When an impaired artery ruptures in the brain due to high blood pressure it may be called a cerebral hemorrhage, but is still classified as a stroke. This kind of stroke was once the most common, but the 3 to 1 ratio has reversed since oral drugs have been used to control hypertension. The patients now have lower blood pressure but a higher degree of atherosclerosis-induced strokes.
A stroke caused by a partial blockage may not result in the destruction of brain tissue if there still remains enough blood flow to keep cells alive. In such a case improvement of the flow can restore brain function. If severe enough, both kinds of stroke can be instantly fatal.

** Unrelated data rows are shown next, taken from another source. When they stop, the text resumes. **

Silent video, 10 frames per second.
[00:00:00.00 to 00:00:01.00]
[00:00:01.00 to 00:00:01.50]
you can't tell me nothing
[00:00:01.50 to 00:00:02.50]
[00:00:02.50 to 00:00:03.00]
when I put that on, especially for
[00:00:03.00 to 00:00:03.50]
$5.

Arteries will rupture only if their walls are damaged by an aneurysm, ie. They first bulge out at a point corroded by the disease. Tests of dogs showed their healthy arteries could withstand enormous pressures. The dogs behaved normally with a blood pressure of 4000 mm! At 5800 mm their eyes bulged out, and at 6000 mm they died. Nevertheless none of their arteries ruptured.

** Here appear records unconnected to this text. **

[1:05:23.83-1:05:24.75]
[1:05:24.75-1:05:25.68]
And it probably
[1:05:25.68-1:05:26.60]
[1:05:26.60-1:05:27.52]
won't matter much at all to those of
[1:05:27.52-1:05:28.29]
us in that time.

A Canadian study team headed by Dr H. Barnett of the University of Western Ontario reported after a seven-year study that aspirin taken four times a day reduced the incidence of stroke by 48%. It has previously been reported that aspirin tends to reduce blood clotting in surgery. Other reports suggest that aspirin may avert heart attacks. Dr Barnett says it interferes with the action of blood platelets whose normal purpose is to form clots, which of course is a vital natural protection against loss of blood. At the same time, aspirin is an irritant to the digestive tract and it does further harm by inhibiting the action of the white cells of the immune system on its way to kicking the kidneys around a bit. Great stuff, aspirin.